Dataset entries
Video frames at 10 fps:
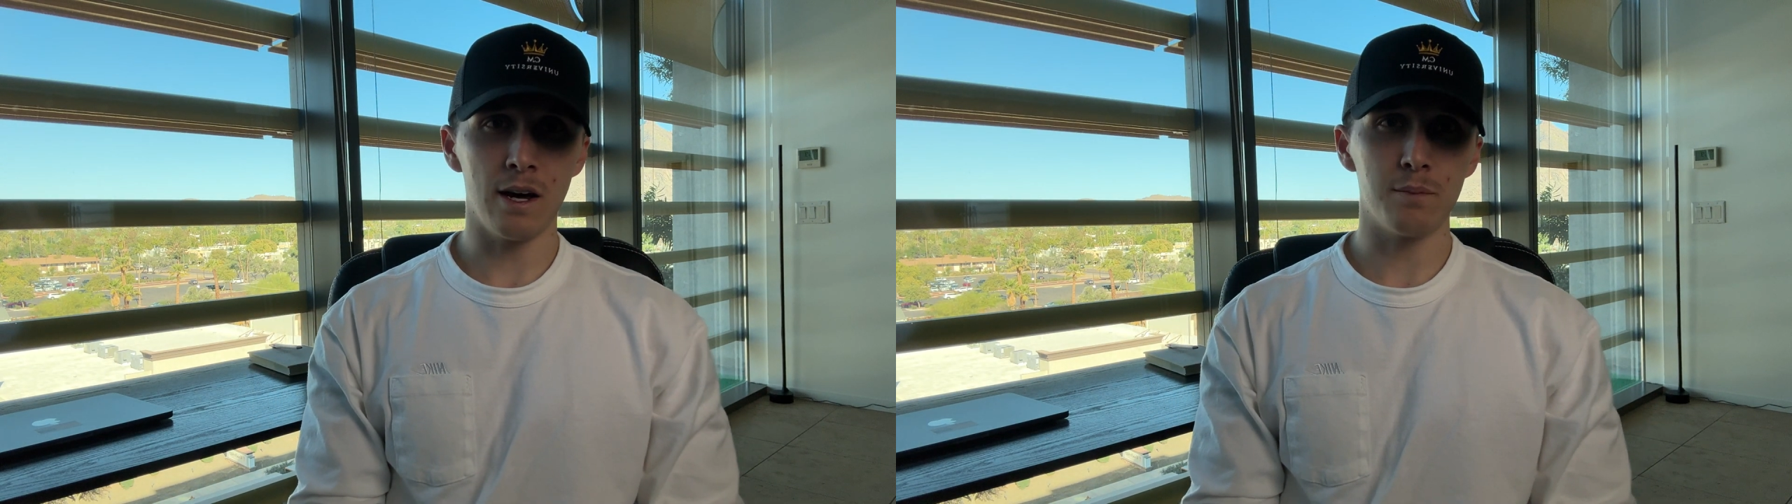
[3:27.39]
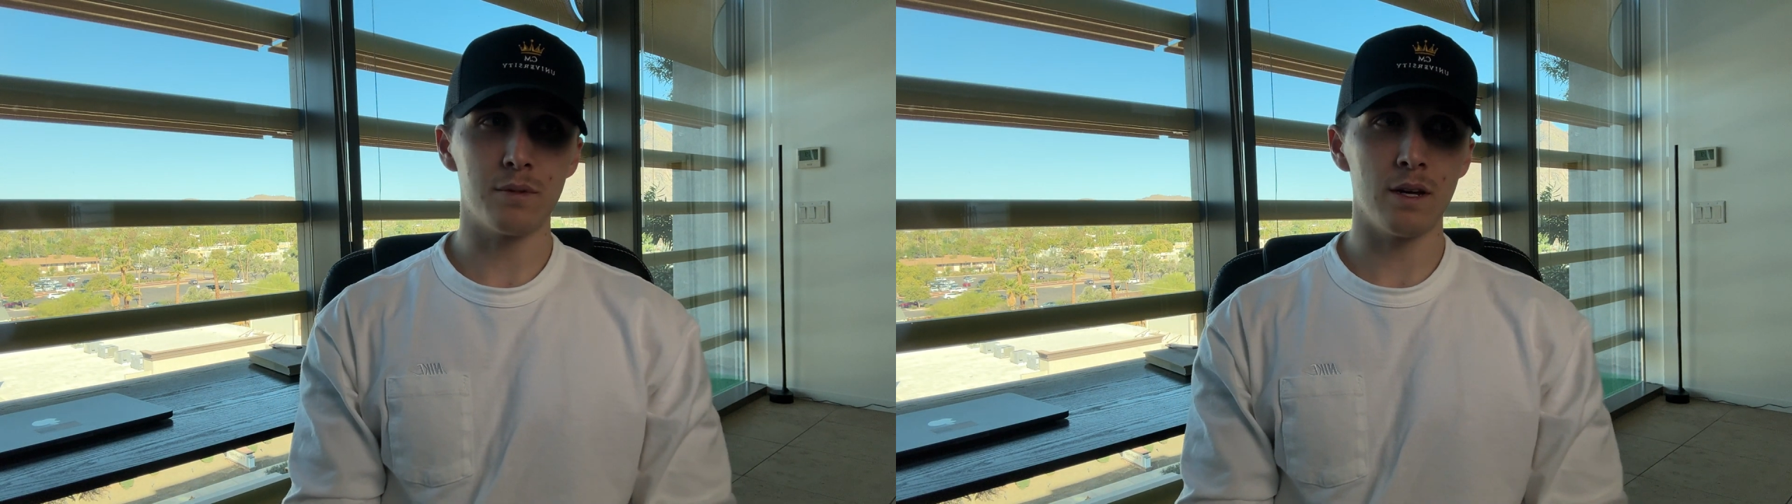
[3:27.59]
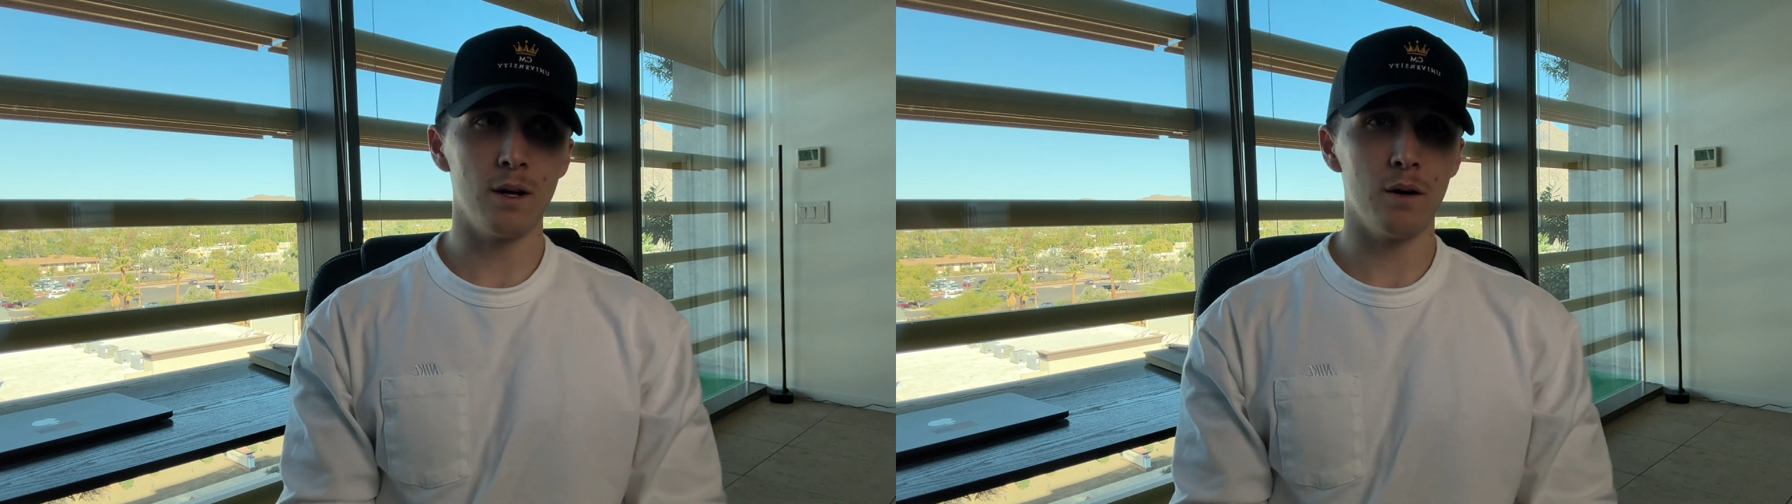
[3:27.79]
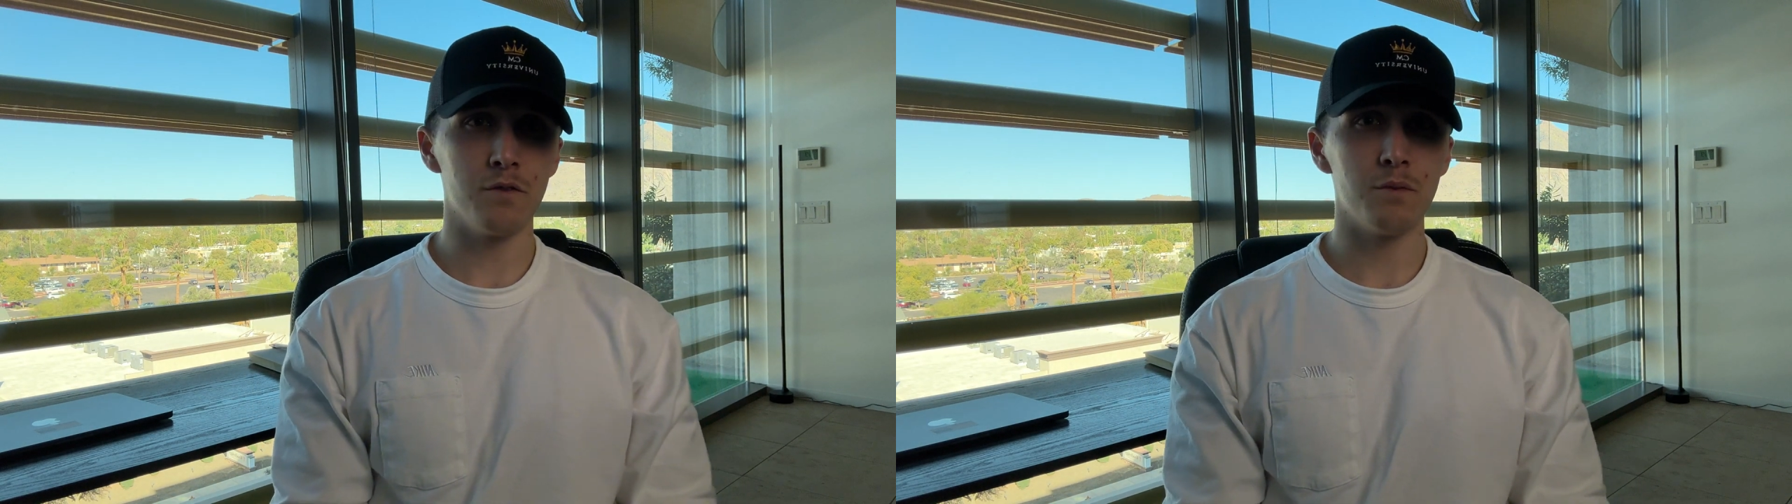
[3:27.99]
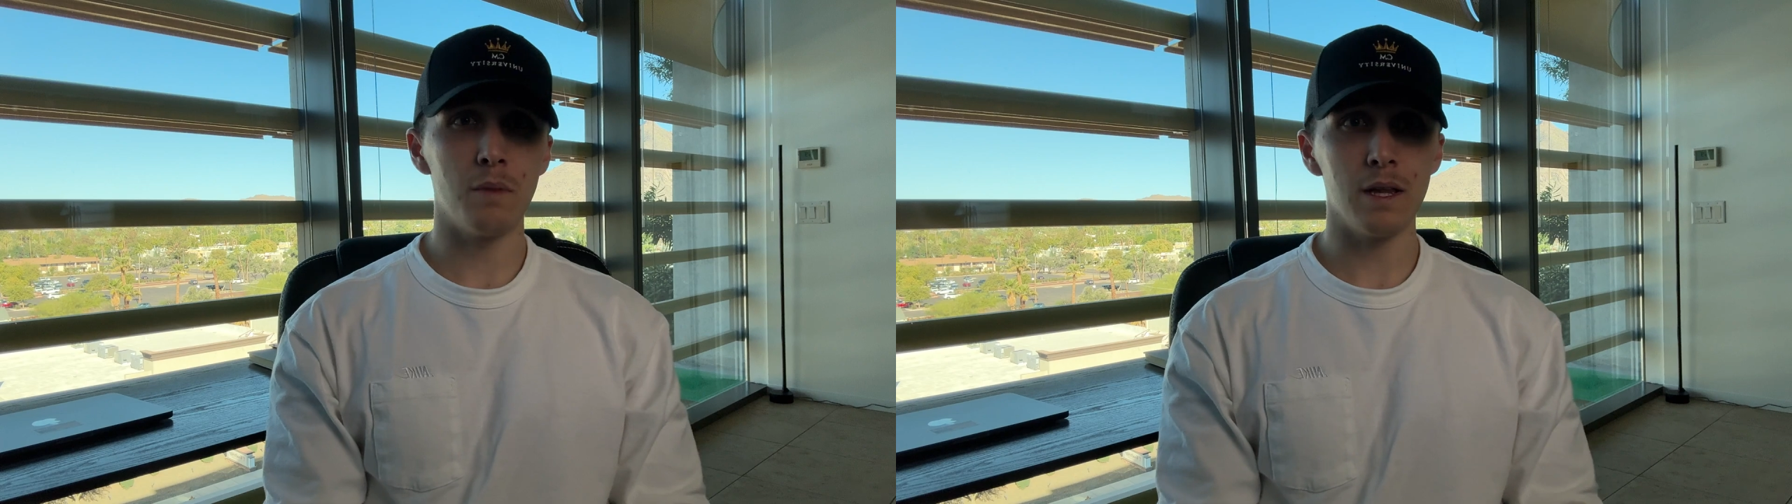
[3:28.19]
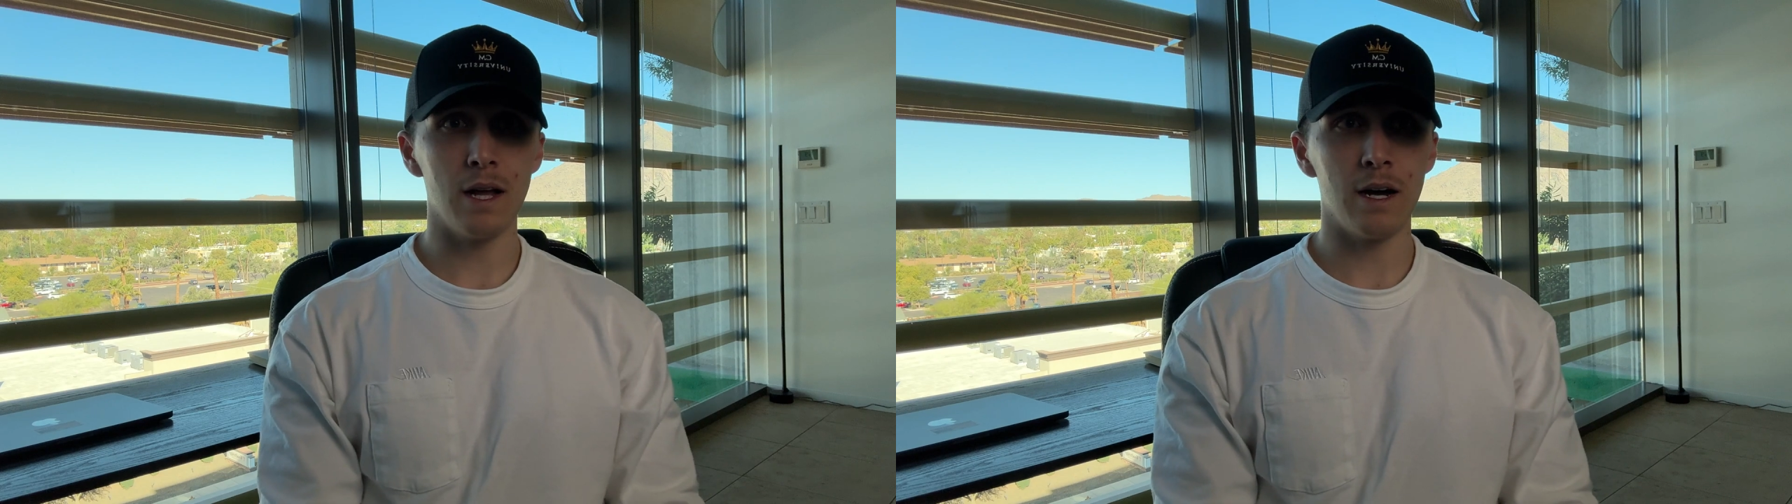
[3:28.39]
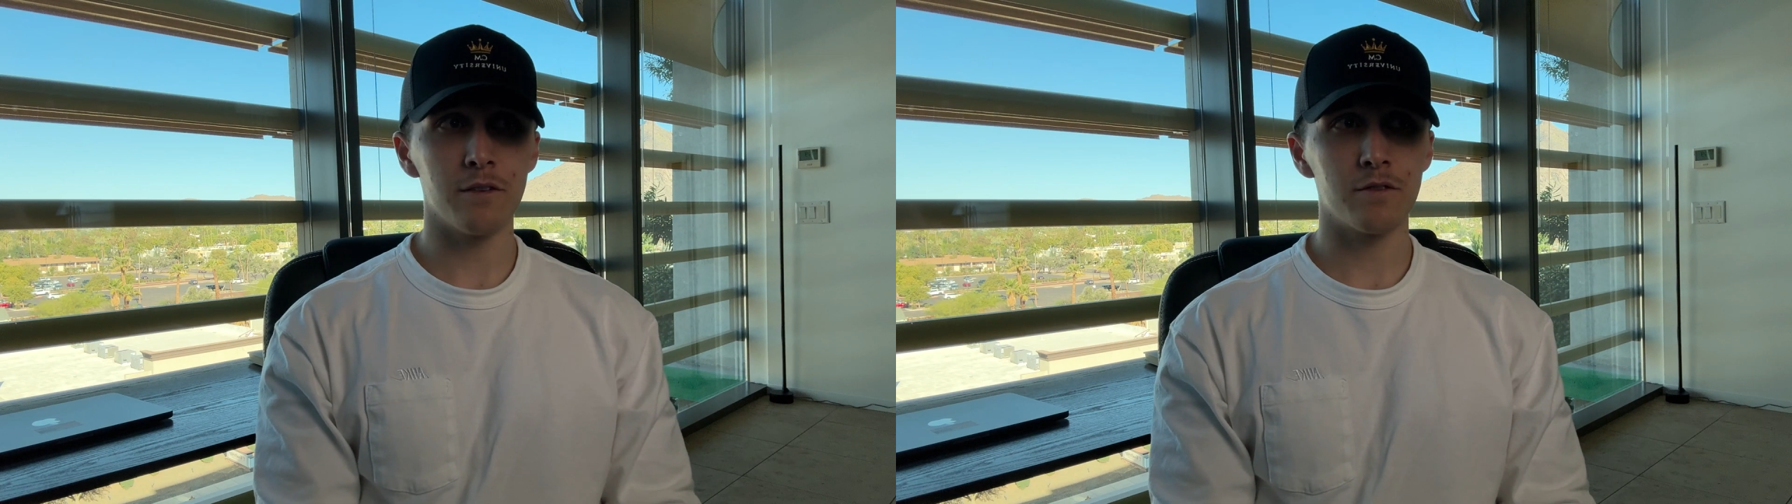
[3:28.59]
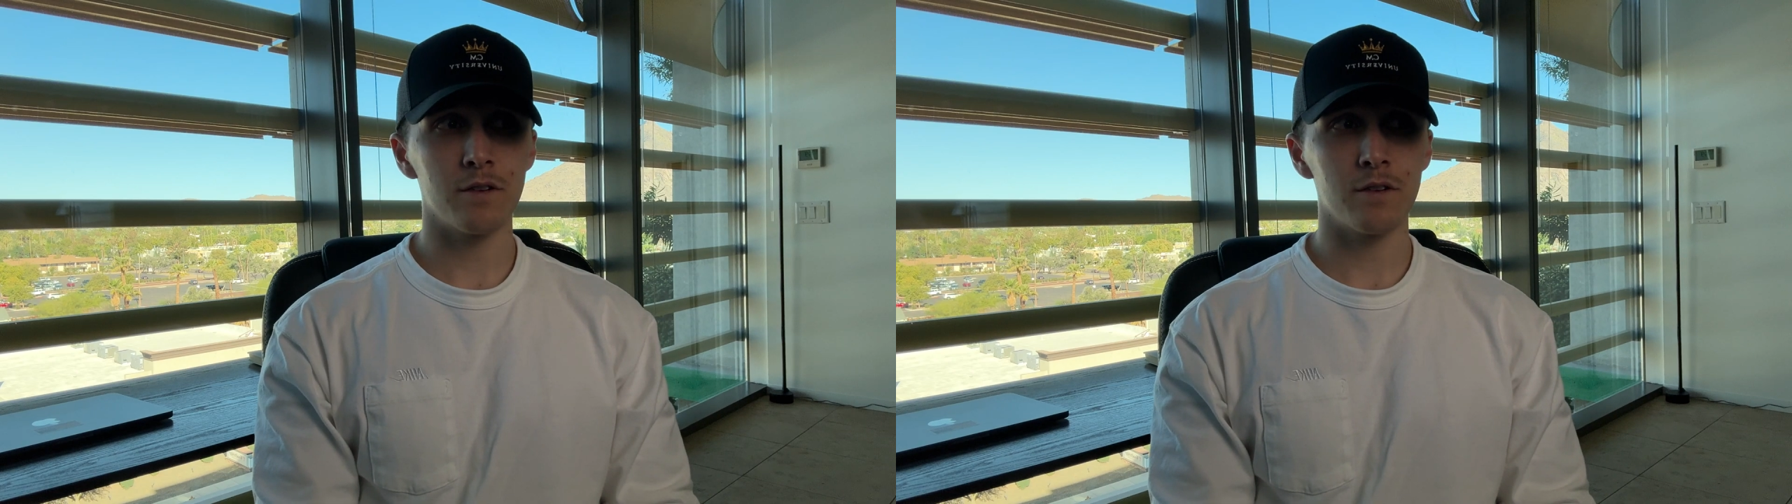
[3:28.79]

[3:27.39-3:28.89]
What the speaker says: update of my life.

==

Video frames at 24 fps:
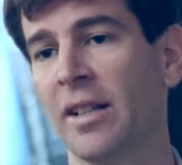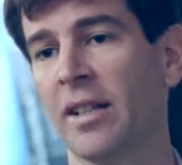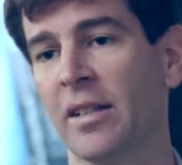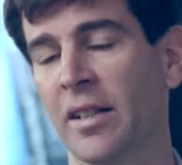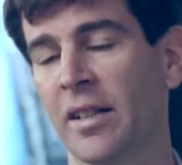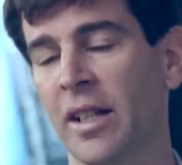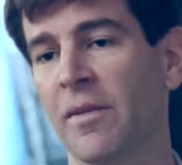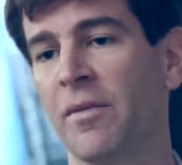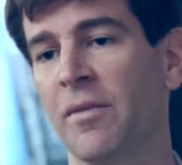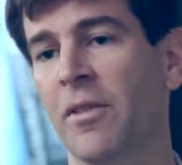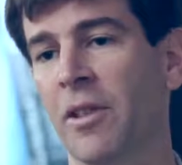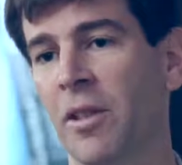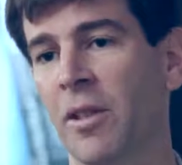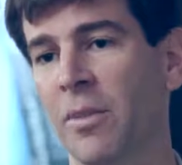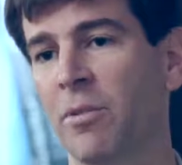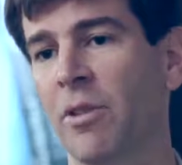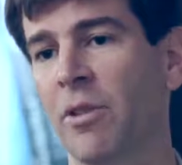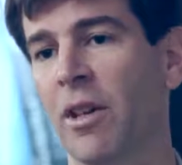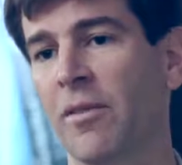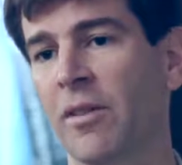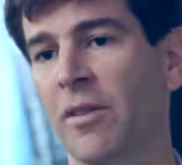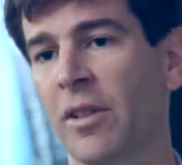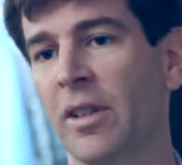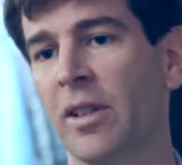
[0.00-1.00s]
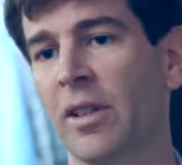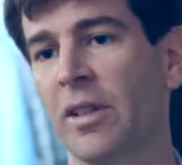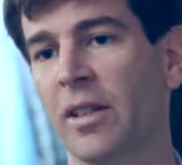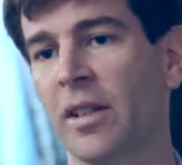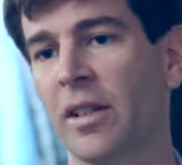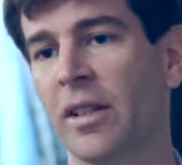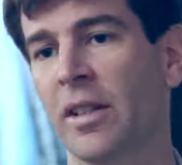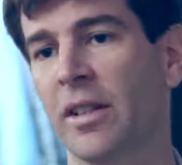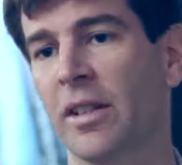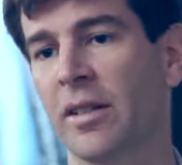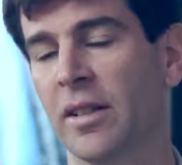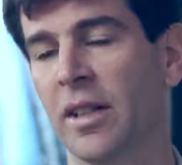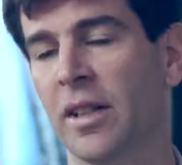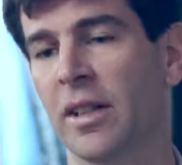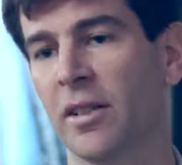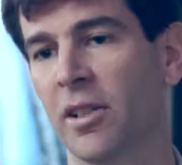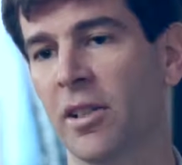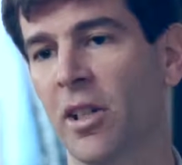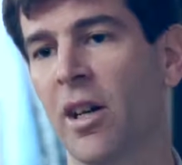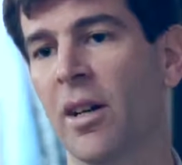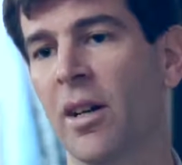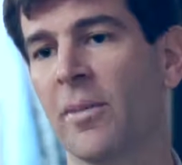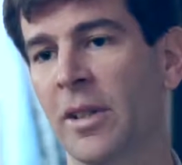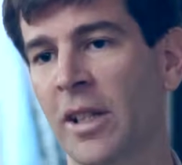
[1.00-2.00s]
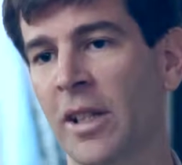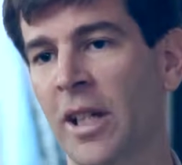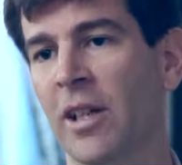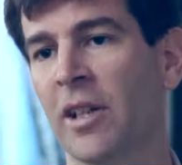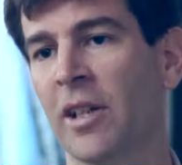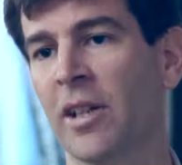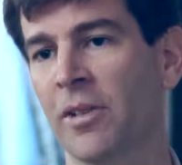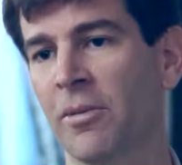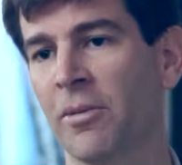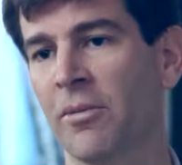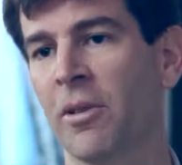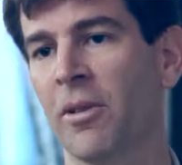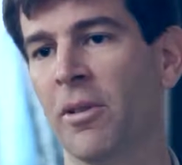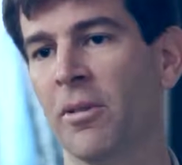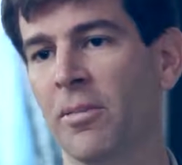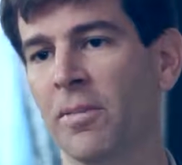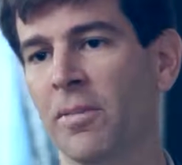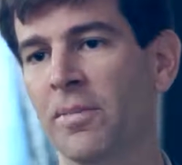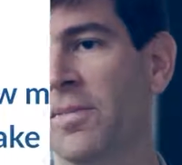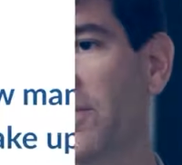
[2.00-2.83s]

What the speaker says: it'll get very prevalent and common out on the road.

• **PROBLEM DESCRIPTION**
When copying from the data above, print only the lines from the line containing "Video frames at 10" to the line containing "What the speaker says: update of my life.", exactly, and leave the pictures out.

• **THE COMPLETED TASK**
Video frames at 10 fps:
[3:27.39]
[3:27.59]
[3:27.79]
[3:27.99]
[3:28.19]
[3:28.39]
[3:28.59]
[3:28.79]

[3:27.39-3:28.89]
What the speaker says: update of my life.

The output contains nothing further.